ON MEET MARTA SALA

THE ITALIAN DESIGNER MARTA SALA OPENS THE DOORS OF HER PARISIAN APARTMENT TO US

To conclude our Italian journey, Le Bon Marché met the designer Marta Sala, who is presenting her latest furniture collection as part of the “La Famiglia* Rive Gauche” exhibition. She is from a typically Italian family of designers and developed her own range of contemporary furniture that is heavily influenced by her country’s culture and also by more modern and personal movements. Marta Sala welcomes us into her Parisian apartment to talk to you about her inspirations, her vision of Italy and her pieces, which she describes as true companions for life. *Family

OCT, 13 2017

A FAMILY HISTORY

How did you get involved in design?

It’s a family affair: my mother started designing in the 1950s and producing architect-designed furniture. My uncle also used to design pieces. I grew up in this world, but with a desire to move away from the family tradition so that I could create contemporary furniture while still using my heritage. Then I asked myself what was desirable on the market. I concluded that what was missing were well-designed pieces, which were well made and, above all, available and affordable. I launched the brand in 2015 with this approach; the first collection had 15 pieces and the second had 10. The third collection has just been completed and offers a range of old models and creates “furniture families”.

What are your inspirations?

I particularly like the Bauhaus movement for its shapes and its use of colour. But, of course, my main source of inspiration is still my family and Italian values. That is why I chose to work closely with my artisans, who are genuinely involved in the design process and all work in the same workshop in Milan.

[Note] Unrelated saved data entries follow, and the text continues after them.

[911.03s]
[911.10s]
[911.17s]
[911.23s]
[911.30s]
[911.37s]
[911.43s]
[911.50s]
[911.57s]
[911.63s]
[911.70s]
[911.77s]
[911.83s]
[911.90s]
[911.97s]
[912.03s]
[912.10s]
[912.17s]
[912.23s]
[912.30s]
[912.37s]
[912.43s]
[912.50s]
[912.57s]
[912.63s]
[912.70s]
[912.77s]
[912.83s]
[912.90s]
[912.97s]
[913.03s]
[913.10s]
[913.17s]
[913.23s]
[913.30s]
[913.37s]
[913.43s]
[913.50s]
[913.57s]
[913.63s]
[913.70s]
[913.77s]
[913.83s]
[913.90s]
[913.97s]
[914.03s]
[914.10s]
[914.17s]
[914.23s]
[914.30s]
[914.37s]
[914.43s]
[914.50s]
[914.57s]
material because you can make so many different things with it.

The furniture is all made on-site there from start to finish; we all work together like a big family, which definitely helps to create pieces that are likely to arouse some emotion.

A TYPICALLY ITALIAN DESIGN

How does your furniture reflect “Italian style”?

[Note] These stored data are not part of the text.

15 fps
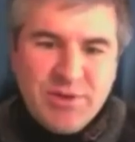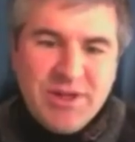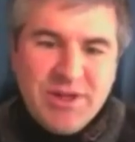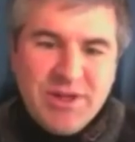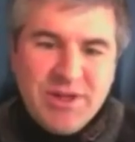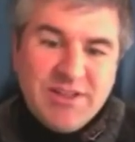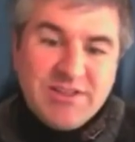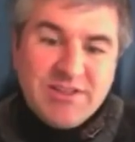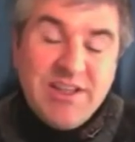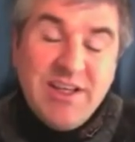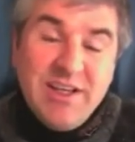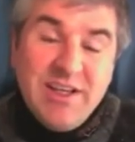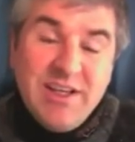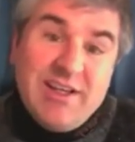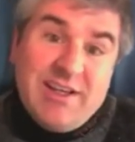because
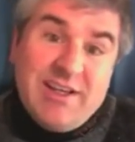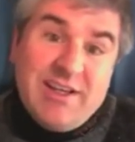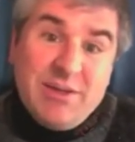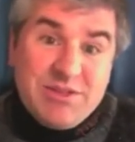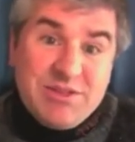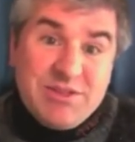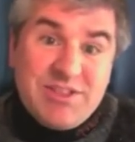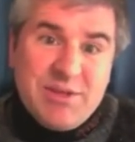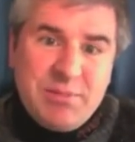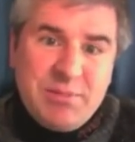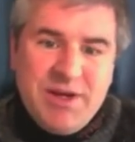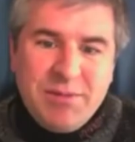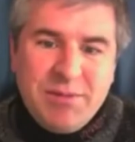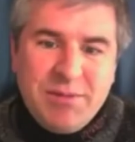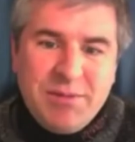he was stuck
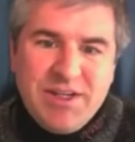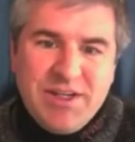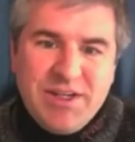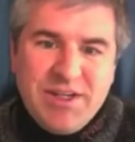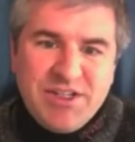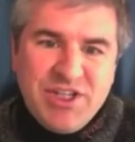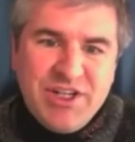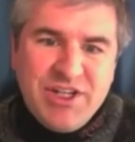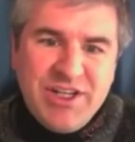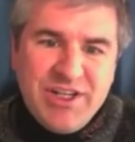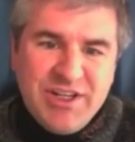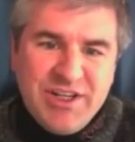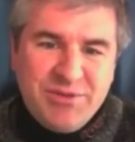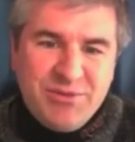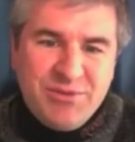behind Pettigini
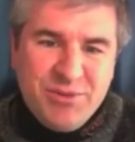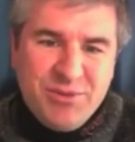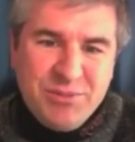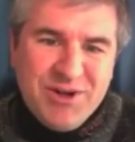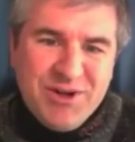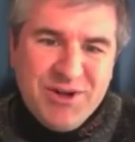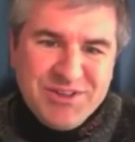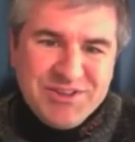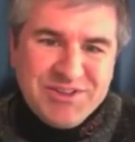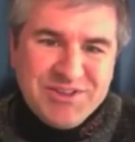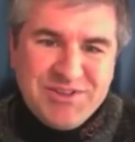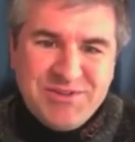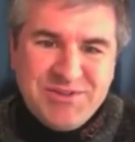and Ramirez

I often amuse myself by saying that people who look at my furniture for the first time instinctively remark that “this is Italian furniture”. It would be difficult for me to say where that comes from and what gives the pieces this “Italian” look that is so quickly identifiable. Perhaps it comes from the way in which I produce them, which involves combining industrial manufacture with more artisanal production, and the furniture is always hand-finished by my artisans in our workshop. It also most probably comes from the fact that I work with Italian architects, such as Claudio Lazzarini or Carl Pickering, and not only with designers like in other countries.

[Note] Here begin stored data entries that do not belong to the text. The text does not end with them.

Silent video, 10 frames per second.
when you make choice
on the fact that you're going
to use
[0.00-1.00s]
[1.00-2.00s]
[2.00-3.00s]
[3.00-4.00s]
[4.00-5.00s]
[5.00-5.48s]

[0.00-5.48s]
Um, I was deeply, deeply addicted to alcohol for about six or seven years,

What does your involvement in the “La Famiglia Rive Gauche” exhibition at Le Bon Marché mean to you today?

My brand is still quite new: I am only on my third collection. When I was told that I had been chosen as a guest of honour, I was immediately very flattered and enthusiastic. I see my involvement as a way of validating my brand and giving myself credibility as a designer. It is a place which has a natural elegance, and yet it is still very warm. As soon as you enter Le Bon Marché, you are mesmerised by the beauty of the décor and, at the same time, welcomed as if you were walking into your own house.

Furniture is part of everyday private life. I feel that I have a responsibility to design beautiful and well-made furniture and to bring a little happiness to the people who look at it every day. There is an ethical side to design.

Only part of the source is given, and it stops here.